Tesla Model S 2024 meistert autonome Überlandfahrt in den USA
Der Tesla Model S 2024 fuhr 4.958 Kilometer autonom von Los Angeles nach New York. Erfahren Sie Details zur Rekordfahrt, FSD-System und Teslas Plänen.
Der Tesla Model S 2024 hat die erste komplett autonome Überlandfahrt quer durch die USA absolviert. Das Team legte 4.958 Kilometer in 58 Stunden zurück, ohne jemals selbst einzugreifen – und das trotz widriger Wetterbedingungen.
Details der Rekordfahrt
Die Strecke führte von Los Angeles nach New York und erfüllte damit eine Vorführung, die Tesla bereits 2017 versprochen, aber nie geliefert hatte. Unterwegs gab es Schneefälle, die die Batterieeffizienz senkten und die Durchschnittsgeschwindigkeit auf 102 km/h drückten. Mehr als zehn Stunden verbrachte das Team mit Laden, was zeigt, wie sehr die Langstreckentauglichkeit von Elektroautos von der Infrastruktur abhängt. Trotz der Wettereinflüsse bewältigte das Full-Self-Driving-System die gesamte Strecke ohne menschliches Zutun.
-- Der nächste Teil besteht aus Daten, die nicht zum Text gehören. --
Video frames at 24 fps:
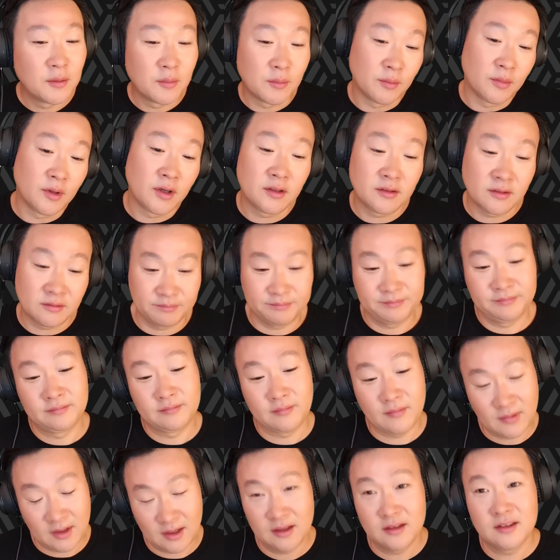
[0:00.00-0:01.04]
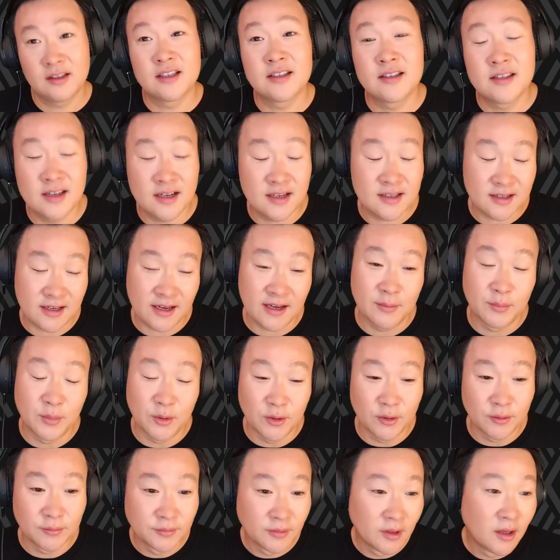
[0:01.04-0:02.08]
But this is an
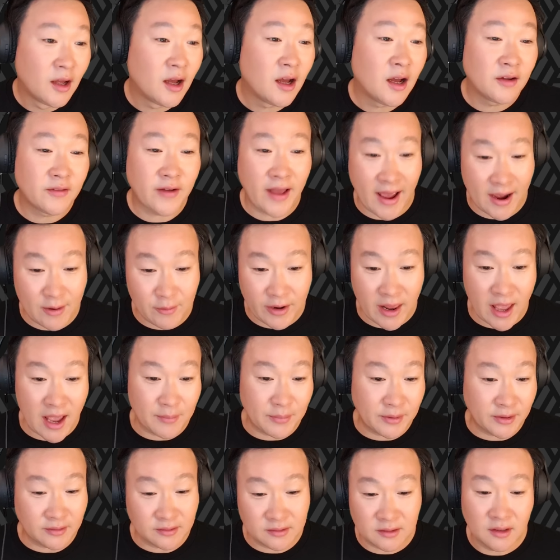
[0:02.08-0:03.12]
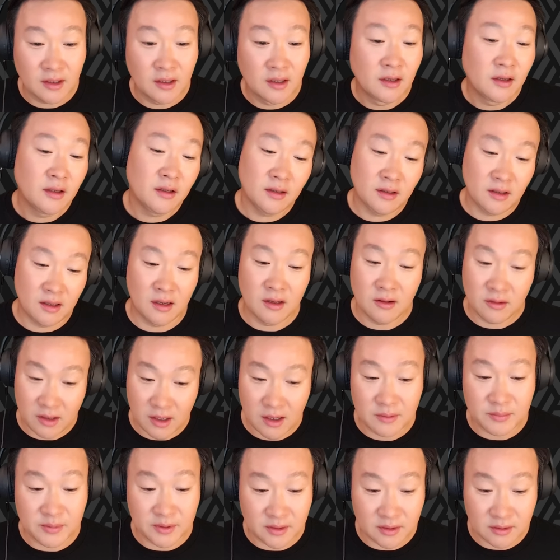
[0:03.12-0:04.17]
example of how it happens, and how it
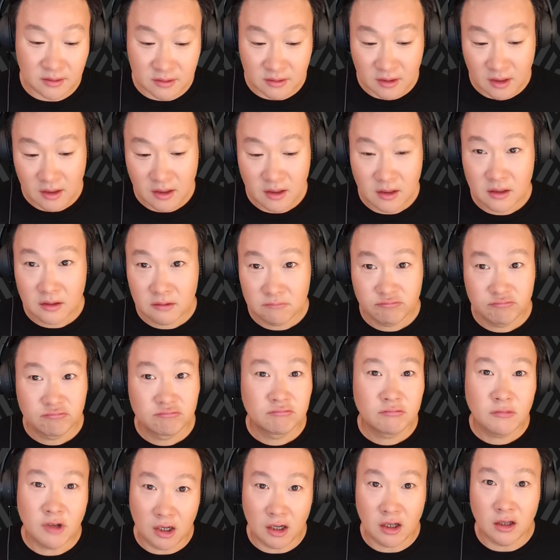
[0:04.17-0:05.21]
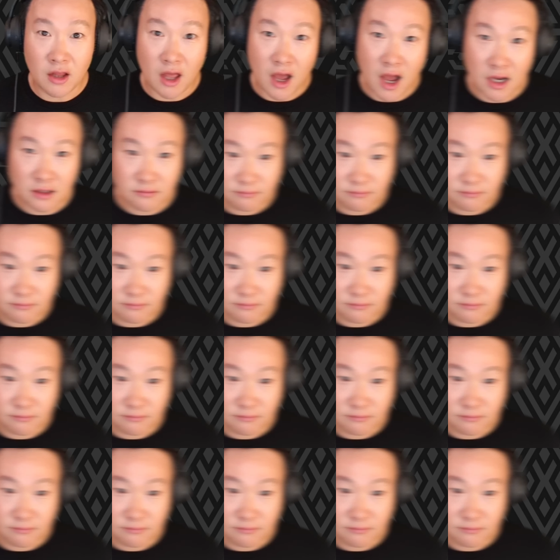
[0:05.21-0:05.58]
happens a lot.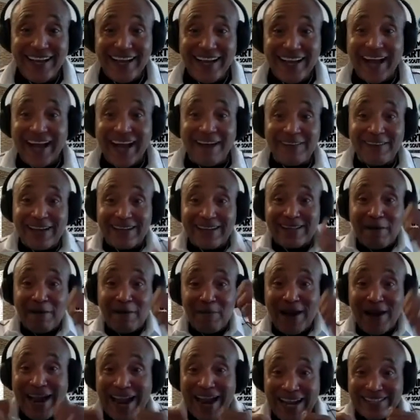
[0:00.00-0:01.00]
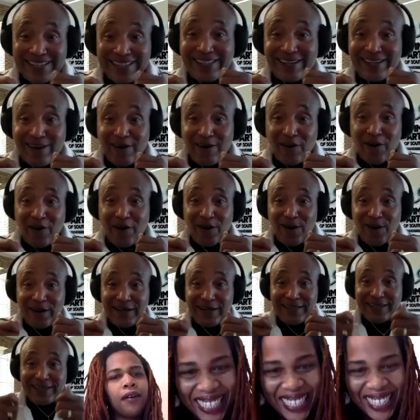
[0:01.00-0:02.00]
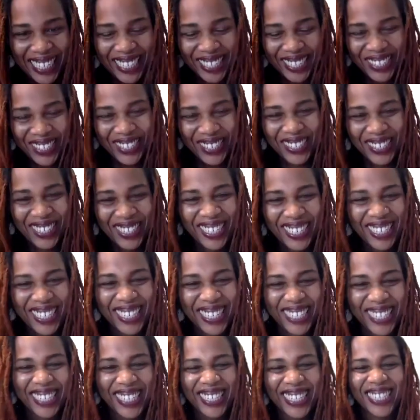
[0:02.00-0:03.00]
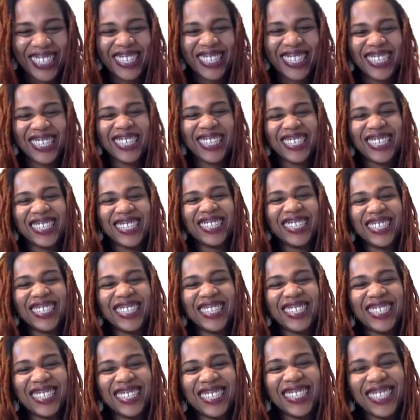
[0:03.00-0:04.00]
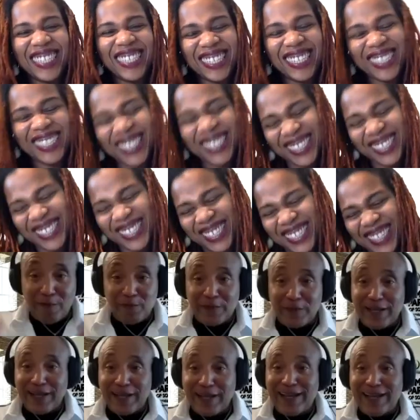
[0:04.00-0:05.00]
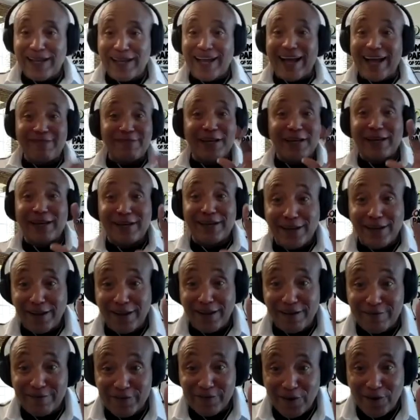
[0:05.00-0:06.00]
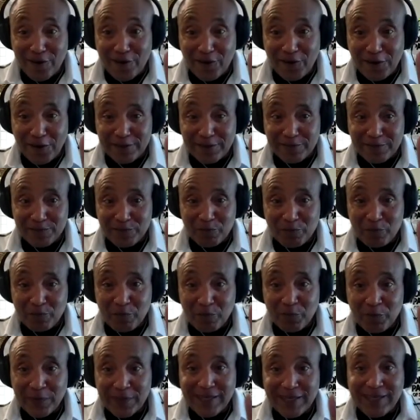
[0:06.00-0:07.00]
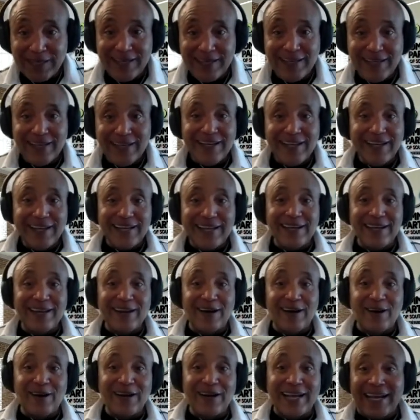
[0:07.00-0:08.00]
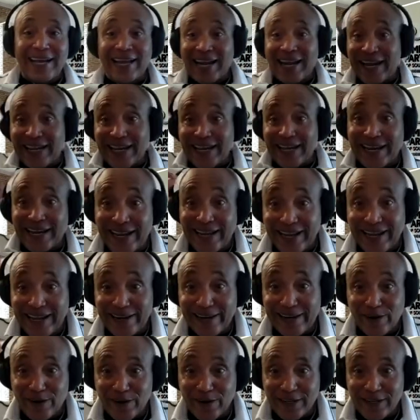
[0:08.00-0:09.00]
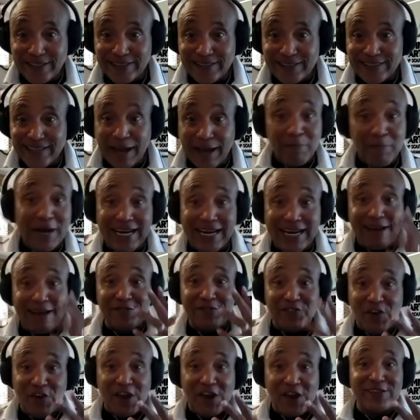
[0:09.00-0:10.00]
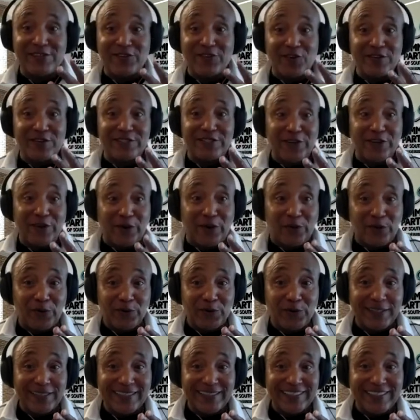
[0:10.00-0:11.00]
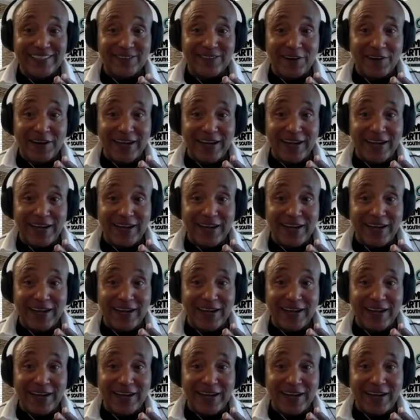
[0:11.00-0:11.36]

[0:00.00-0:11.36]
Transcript: I've got the mask on. I've got the I got the face shield on. I've got gloves on. you know, and I got a hat on. I might have a chainsaw tip, right?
Ungewöhnliche Vorfälle, FSD-Herausforderungen und Autonomiestatus
Der Bericht erwähnt ungewöhnliche Situationen, etwa einen erzwungenen 90-minütigen Umweg, nachdem ein Teilnehmer ausgestiegen war. Das Team verzichtete bewusst auf eine Übernahme der Steuerung und ließ FSD den Weg eigenständig anpassen. Das unterstreicht den aktuellen Stand des Systems, das offiziell auf Level 2 bleibt und ständige Fahrerüberwachung erfordert. Tesla arbeitet weiter an der Verfeinerung von FSD, doch das System steht unter behördlicher Beobachtung und erntet auch Kritik.
FSD-Perspektiven und Teslas Pläne
Nach dieser Rekordfahrt betont Tesla die Entwicklung vollautonomer Technologie, die vor allem für das Cybercab-Robotaxi gedacht ist. Die Produktion dieser Plattform soll im April 2026 starten, doch die Unternehmensgeschichte zeigt, dass Zeitpläne oft verschoben werden.